ACTION ITEM:
The reply should contain all the data below, repeated exactly, and none of the images.

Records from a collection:
=== Begin Enclosure ===
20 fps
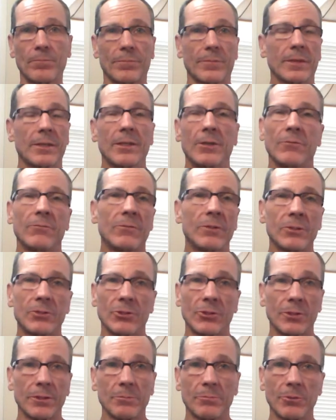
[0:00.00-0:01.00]
you know,
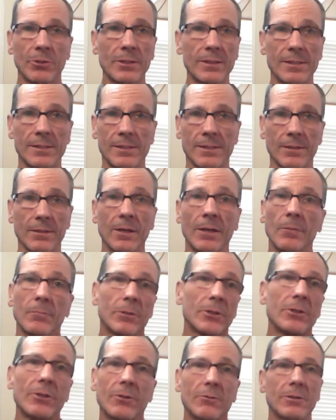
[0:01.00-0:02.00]
visually pleasing, but
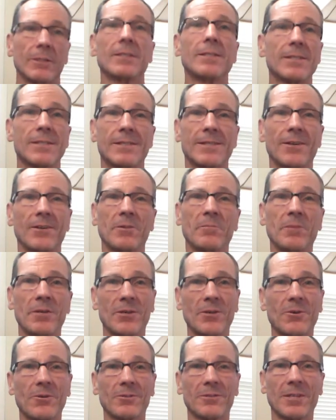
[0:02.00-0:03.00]
you don't need to stare at me the
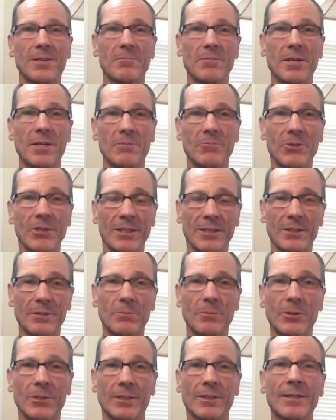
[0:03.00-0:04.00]
whole time that I'm reading the
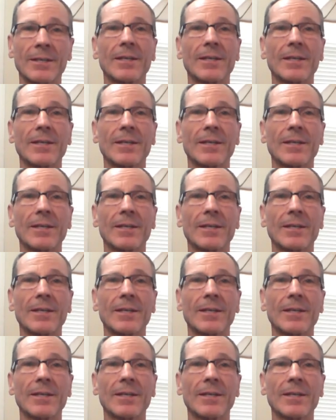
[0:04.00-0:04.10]
book.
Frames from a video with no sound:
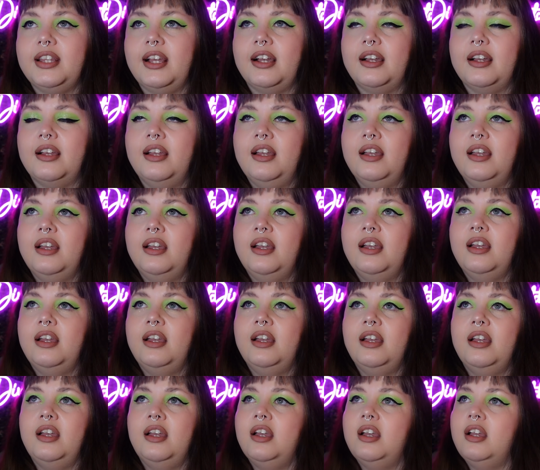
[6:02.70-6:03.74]
that
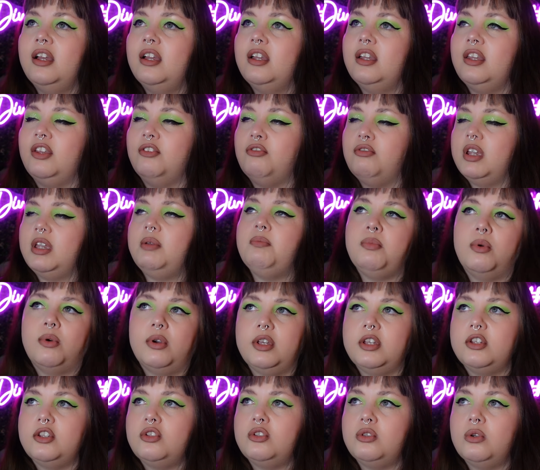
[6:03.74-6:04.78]
you reap
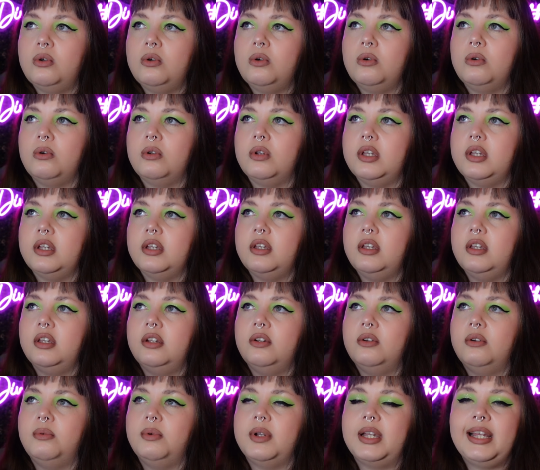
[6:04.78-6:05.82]
what you sow. You, you
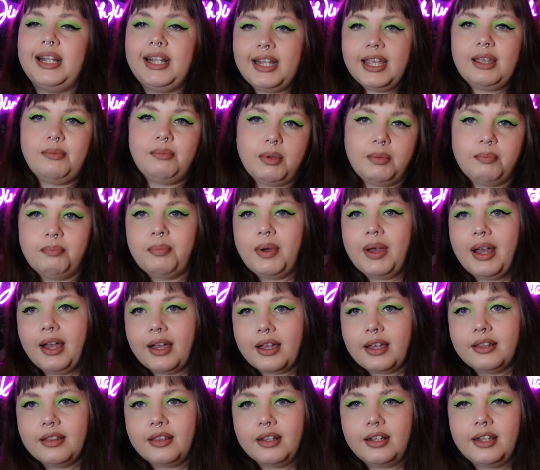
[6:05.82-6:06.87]
know, we're claiming
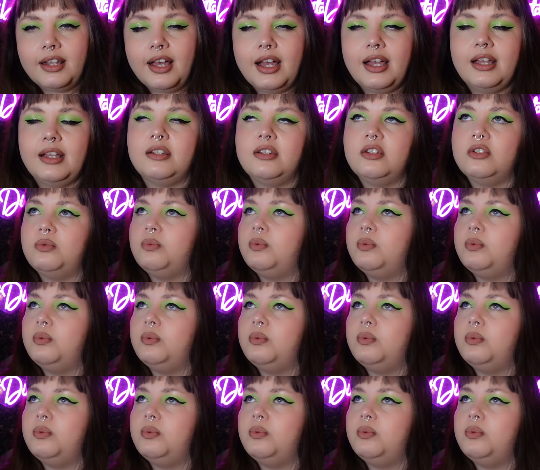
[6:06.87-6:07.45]
back the land.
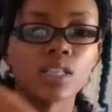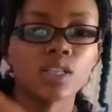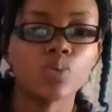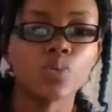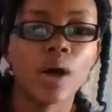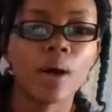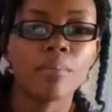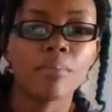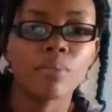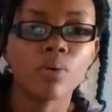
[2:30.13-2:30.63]
is
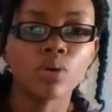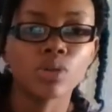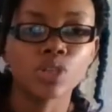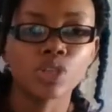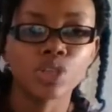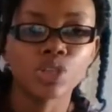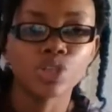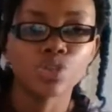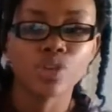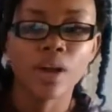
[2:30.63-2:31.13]
what both
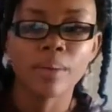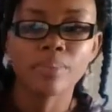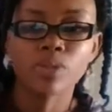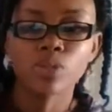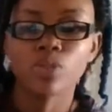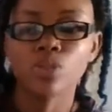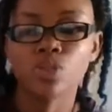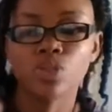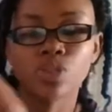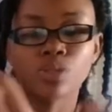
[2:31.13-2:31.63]
your straps
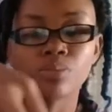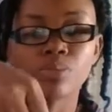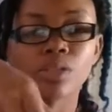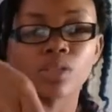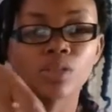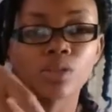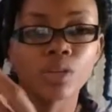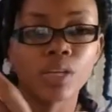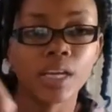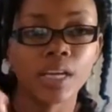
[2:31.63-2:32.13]
should be
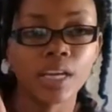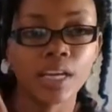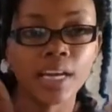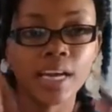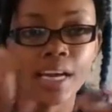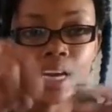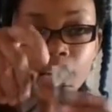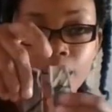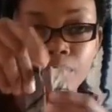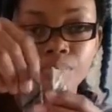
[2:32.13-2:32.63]
looking
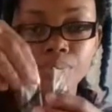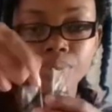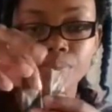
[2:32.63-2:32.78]
like.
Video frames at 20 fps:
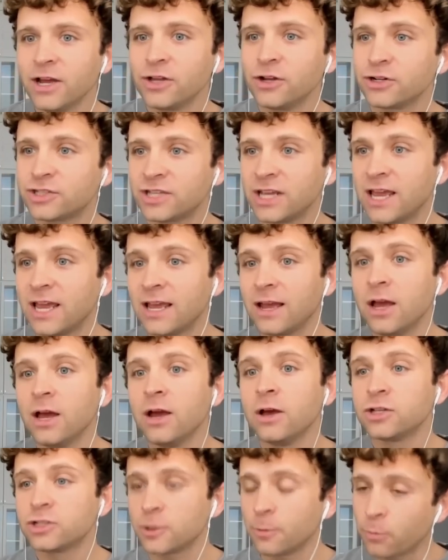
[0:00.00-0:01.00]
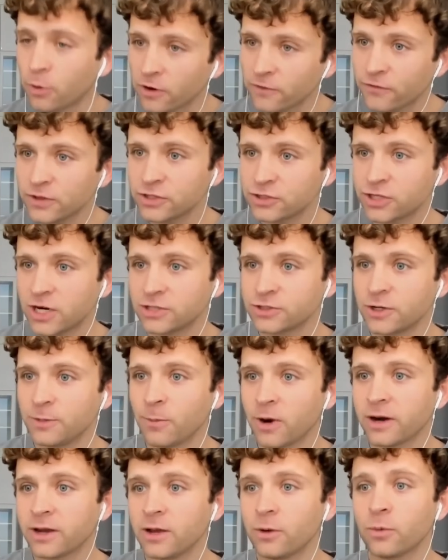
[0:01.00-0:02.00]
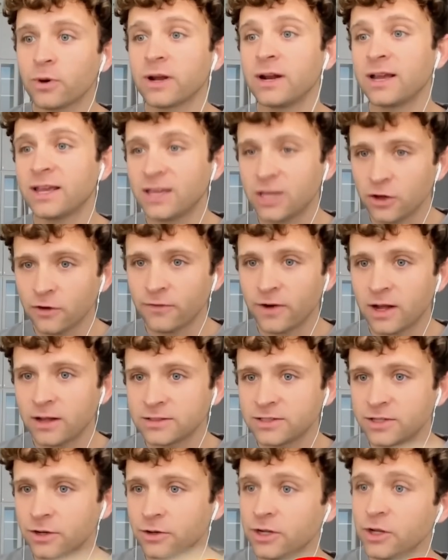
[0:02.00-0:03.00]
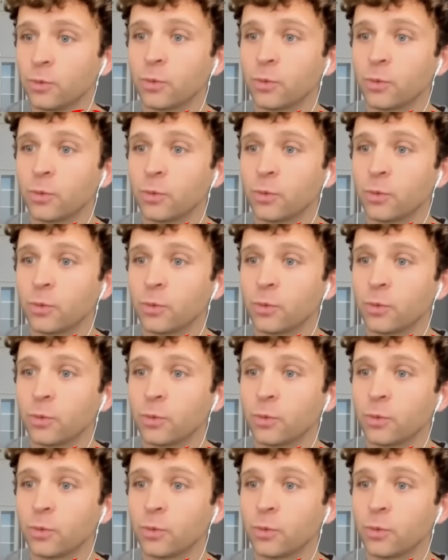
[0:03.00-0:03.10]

You're seeing support for the treasury market. We're going to kill volatility.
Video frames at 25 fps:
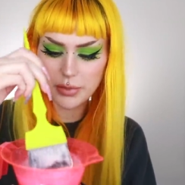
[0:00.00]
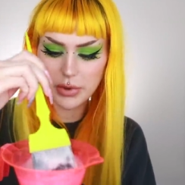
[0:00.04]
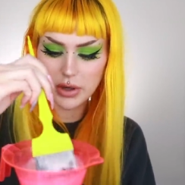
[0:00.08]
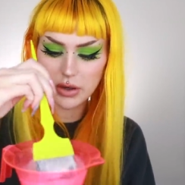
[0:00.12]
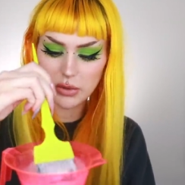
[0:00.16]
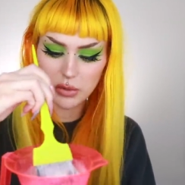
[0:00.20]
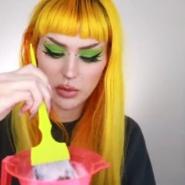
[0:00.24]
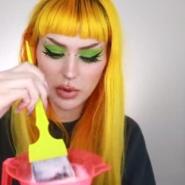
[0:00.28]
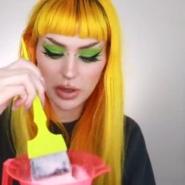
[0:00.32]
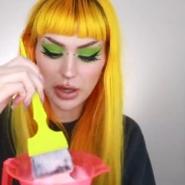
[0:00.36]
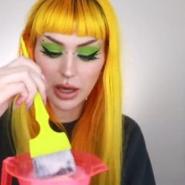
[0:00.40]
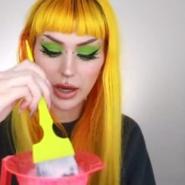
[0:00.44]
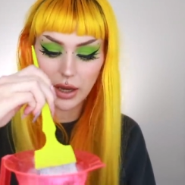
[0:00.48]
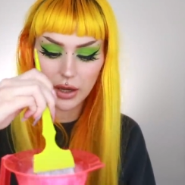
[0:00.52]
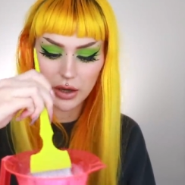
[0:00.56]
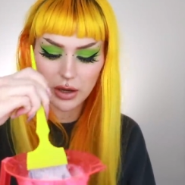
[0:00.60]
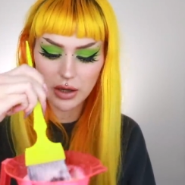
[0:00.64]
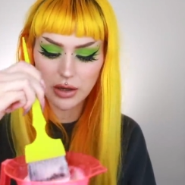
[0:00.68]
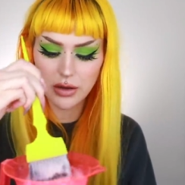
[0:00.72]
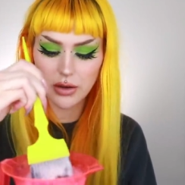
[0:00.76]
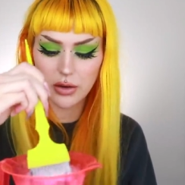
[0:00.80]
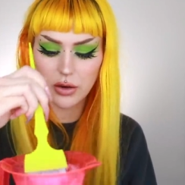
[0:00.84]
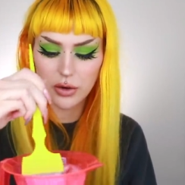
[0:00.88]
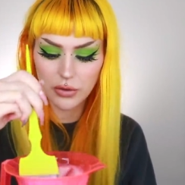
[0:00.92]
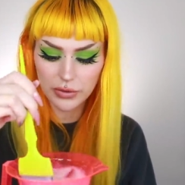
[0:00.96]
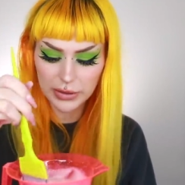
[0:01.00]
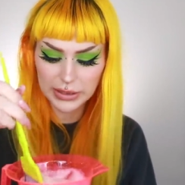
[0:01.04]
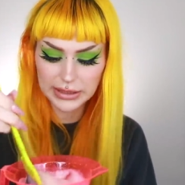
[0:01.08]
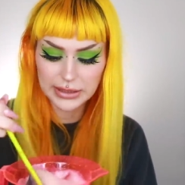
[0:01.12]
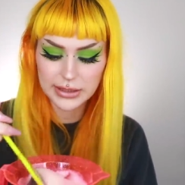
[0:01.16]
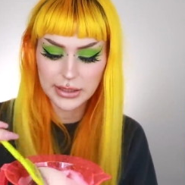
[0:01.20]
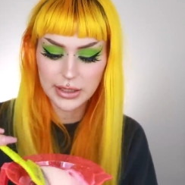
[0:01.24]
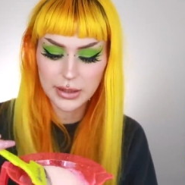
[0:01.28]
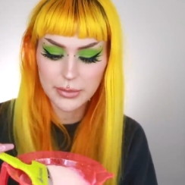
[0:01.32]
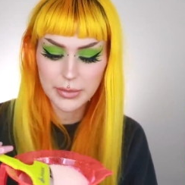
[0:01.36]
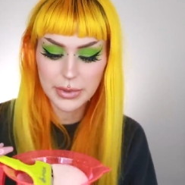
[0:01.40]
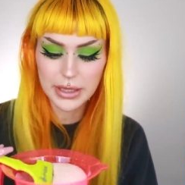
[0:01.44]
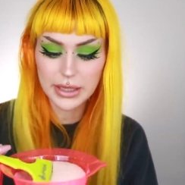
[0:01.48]
but what I
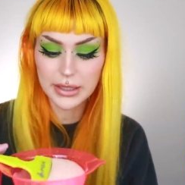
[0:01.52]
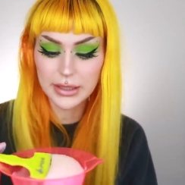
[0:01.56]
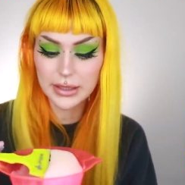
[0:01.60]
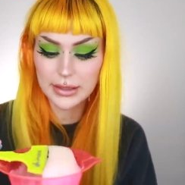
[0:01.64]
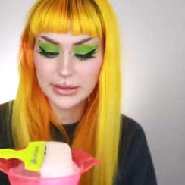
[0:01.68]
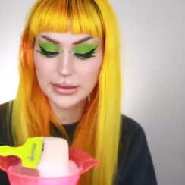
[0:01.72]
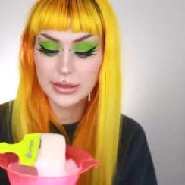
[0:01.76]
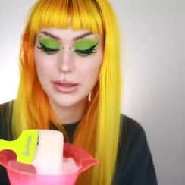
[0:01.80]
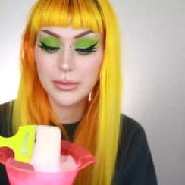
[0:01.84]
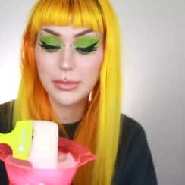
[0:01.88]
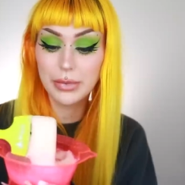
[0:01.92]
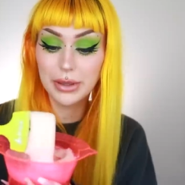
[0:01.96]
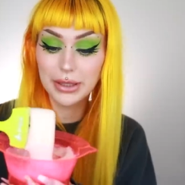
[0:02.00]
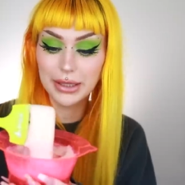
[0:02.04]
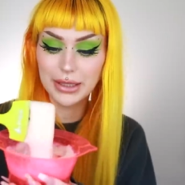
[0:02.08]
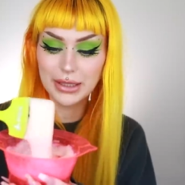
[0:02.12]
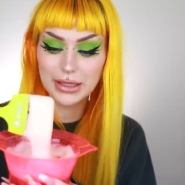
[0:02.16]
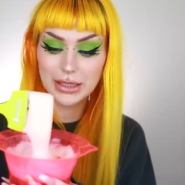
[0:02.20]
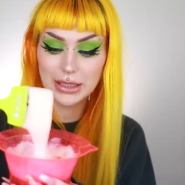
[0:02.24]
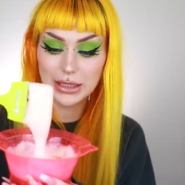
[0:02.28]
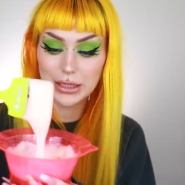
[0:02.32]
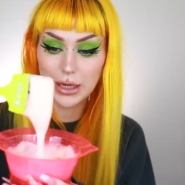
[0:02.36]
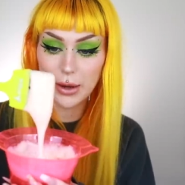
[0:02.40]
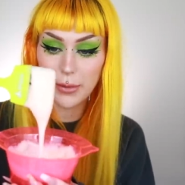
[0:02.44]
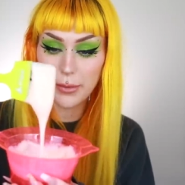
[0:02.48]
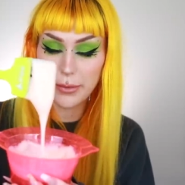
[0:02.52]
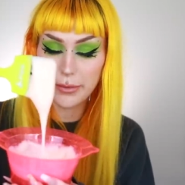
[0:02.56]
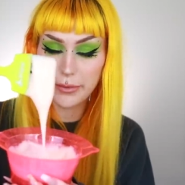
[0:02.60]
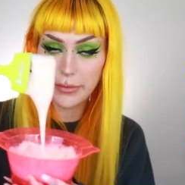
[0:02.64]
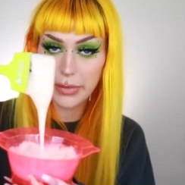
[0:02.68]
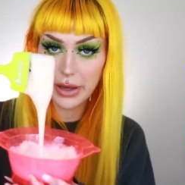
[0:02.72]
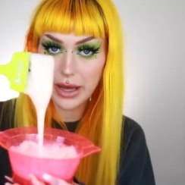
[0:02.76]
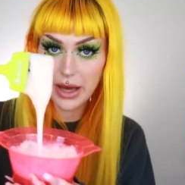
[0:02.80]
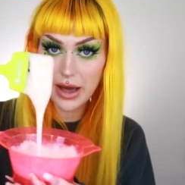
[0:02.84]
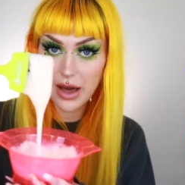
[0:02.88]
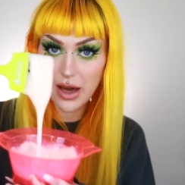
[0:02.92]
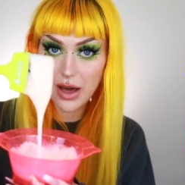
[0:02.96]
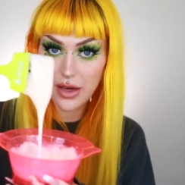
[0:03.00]
obviously mean is the bleach
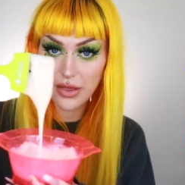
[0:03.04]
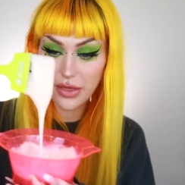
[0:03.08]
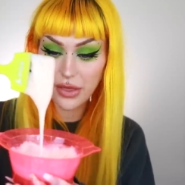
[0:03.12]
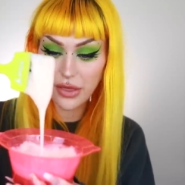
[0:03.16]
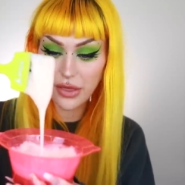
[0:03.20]
bath.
=== End Enclosure ===
REPLY:
20 fps
[0:00.00-0:01.00]
you know,
[0:01.00-0:02.00]
visually pleasing, but
[0:02.00-0:03.00]
you don't need to stare at me the
[0:03.00-0:04.00]
whole time that I'm reading the
[0:04.00-0:04.10]
book.
Frames from a video with no sound:
[6:02.70-6:03.74]
that
[6:03.74-6:04.78]
you reap
[6:04.78-6:05.82]
what you sow. You, you
[6:05.82-6:06.87]
know, we're claiming
[6:06.87-6:07.45]
back the land.
[2:30.13-2:30.63]
is
[2:30.63-2:31.13]
what both
[2:31.13-2:31.63]
your straps
[2:31.63-2:32.13]
should be
[2:32.13-2:32.63]
looking
[2:32.63-2:32.78]
like.
Video frames at 20 fps:
[0:00.00-0:01.00]
[0:01.00-0:02.00]
[0:02.00-0:03.00]
[0:03.00-0:03.10]

You're seeing support for the treasury market. We're going to kill volatility.
Video frames at 25 fps:
[0:00.00]
[0:00.04]
[0:00.08]
[0:00.12]
[0:00.16]
[0:00.20]
[0:00.24]
[0:00.28]
[0:00.32]
[0:00.36]
[0:00.40]
[0:00.44]
[0:00.48]
[0:00.52]
[0:00.56]
[0:00.60]
[0:00.64]
[0:00.68]
[0:00.72]
[0:00.76]
[0:00.80]
[0:00.84]
[0:00.88]
[0:00.92]
[0:00.96]
[0:01.00]
[0:01.04]
[0:01.08]
[0:01.12]
[0:01.16]
[0:01.20]
[0:01.24]
[0:01.28]
[0:01.32]
[0:01.36]
[0:01.40]
[0:01.44]
[0:01.48]
but what I
[0:01.52]
[0:01.56]
[0:01.60]
[0:01.64]
[0:01.68]
[0:01.72]
[0:01.76]
[0:01.80]
[0:01.84]
[0:01.88]
[0:01.92]
[0:01.96]
[0:02.00]
[0:02.04]
[0:02.08]
[0:02.12]
[0:02.16]
[0:02.20]
[0:02.24]
[0:02.28]
[0:02.32]
[0:02.36]
[0:02.40]
[0:02.44]
[0:02.48]
[0:02.52]
[0:02.56]
[0:02.60]
[0:02.64]
[0:02.68]
[0:02.72]
[0:02.76]
[0:02.80]
[0:02.84]
[0:02.88]
[0:02.92]
[0:02.96]
[0:03.00]
obviously mean is the bleach
[0:03.04]
[0:03.08]
[0:03.12]
[0:03.16]
[0:03.20]
bath.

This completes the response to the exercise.